Sunday, 2 December 2018

#Pause for Advent 1 - Sunday 2nd December

The Light and The Dark


Pause in Advent

I've joined the blogging group for Advent again; a random fellowship of people putting up as Advent post for each of the Sundays in Advent.

We have been gathered together by Angela Almond, of www.angalmond.blogspot.com.  If you go over to her site, you will see the list of 'Pausers' on the right on her home page.

So, what to write? I've been thinking about that all week. There were several clues...

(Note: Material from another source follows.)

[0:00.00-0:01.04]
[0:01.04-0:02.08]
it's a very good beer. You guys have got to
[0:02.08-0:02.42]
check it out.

I started reading the Book of the month for our church Bible Reading Book Club - which happens to be John's Gospel. You know, the bit that has

 'And the light shineth in darkness and the darkness comprehended it not'

Last Monday, I glanced out of the window of the little room where I had been teaching piano all afternoon. Without my realising it, the sky had clouded over and it was raining. Dusk had come early, and although it was only half past three the parents waiting in the playground were just dark shapes, scattered about in small groups, hardly distinguishable in the gloom. Night was falling, at half past three!

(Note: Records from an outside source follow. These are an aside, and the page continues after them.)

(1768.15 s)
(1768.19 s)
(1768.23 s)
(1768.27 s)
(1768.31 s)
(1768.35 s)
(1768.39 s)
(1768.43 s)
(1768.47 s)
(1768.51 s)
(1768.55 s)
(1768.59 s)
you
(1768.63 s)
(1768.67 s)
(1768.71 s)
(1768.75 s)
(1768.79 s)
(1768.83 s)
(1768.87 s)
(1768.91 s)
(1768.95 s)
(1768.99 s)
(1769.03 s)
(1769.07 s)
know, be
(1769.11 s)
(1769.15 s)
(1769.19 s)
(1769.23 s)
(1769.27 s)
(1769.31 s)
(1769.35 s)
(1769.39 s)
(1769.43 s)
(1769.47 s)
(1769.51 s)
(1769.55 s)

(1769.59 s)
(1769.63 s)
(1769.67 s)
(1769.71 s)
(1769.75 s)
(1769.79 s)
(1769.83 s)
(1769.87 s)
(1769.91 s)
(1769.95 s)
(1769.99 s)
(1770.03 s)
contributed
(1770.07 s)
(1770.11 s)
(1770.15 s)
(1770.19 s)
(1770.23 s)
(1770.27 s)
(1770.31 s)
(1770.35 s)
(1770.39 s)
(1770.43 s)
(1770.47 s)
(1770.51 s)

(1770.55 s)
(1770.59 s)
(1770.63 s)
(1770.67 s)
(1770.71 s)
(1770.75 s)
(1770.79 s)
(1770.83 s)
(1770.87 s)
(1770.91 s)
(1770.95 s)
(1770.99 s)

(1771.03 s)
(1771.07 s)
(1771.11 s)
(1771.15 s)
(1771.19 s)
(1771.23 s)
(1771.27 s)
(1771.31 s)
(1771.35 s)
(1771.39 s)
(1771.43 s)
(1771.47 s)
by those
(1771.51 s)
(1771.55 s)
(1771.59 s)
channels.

I felt a theme developing...

Today's picture in the Advent book I am reading ('The Art of Advent' by Jane Williams)  is Holman Hunt's 'The Light of the World'.

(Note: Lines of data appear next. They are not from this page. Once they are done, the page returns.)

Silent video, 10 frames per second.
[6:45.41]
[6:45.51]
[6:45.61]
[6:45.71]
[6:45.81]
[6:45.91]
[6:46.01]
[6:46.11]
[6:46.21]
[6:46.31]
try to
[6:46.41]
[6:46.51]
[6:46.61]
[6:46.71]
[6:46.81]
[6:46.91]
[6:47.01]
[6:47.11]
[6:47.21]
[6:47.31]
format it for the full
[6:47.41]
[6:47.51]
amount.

File:Hunt Light of the World.jpg
https://commons.wikimedia.org/wiki/File:Hunt_Light_of_the_World.jpg
There is so much to see in this picture. Thanks to the wonders of computers you can zoom in on the details. I'd never noticed how overgrown the door is.

Up to now I'd always 'read' the painting as Jesus knocking on the door, to see if I/we/you would let him in - that's because of the title, of course;

 Revelation3:20: "Behold, I stand at the door and knock; if any man hear My voice, and open the door, I will come in to him, and will sup with him, and he with Me"

Then I suddenly thought - what if he was inviting us to come out - to leave our fusty, cosy, confined little den and join in him the Great Outdoors Adventure? Or maybe just have a picnic somewhere. Is that sunrise - vanquishing the dark night - and not an ominously deepening twilight as I've always assumed?

I'm hoping that the door will open inwards, so that whoever is inside doesn't have to heave against all those plants, but can just push past and see what the new day will bring.

Finally, This morning, I read the collect for today from my old-fashioned prayer book;

ALMIGHTY God, give us grace that we may cast away the works of darkness, and put upon us the armour of light, now in the time of this mortal life, in which thy Son Jesus Christ came to visit us in great humility; that in the last day, when he shall come again in his glorious Majesty, to judge both the quick and the dead, we may rise to the life immortal; through him who liveth and reigneth with thee and the Holy Ghost, now and ever. Amen.

That seemed to be a confirmation that this first week of Advent will be, for me, a time to think about the Coming of the Light and the Defeat of the Dark.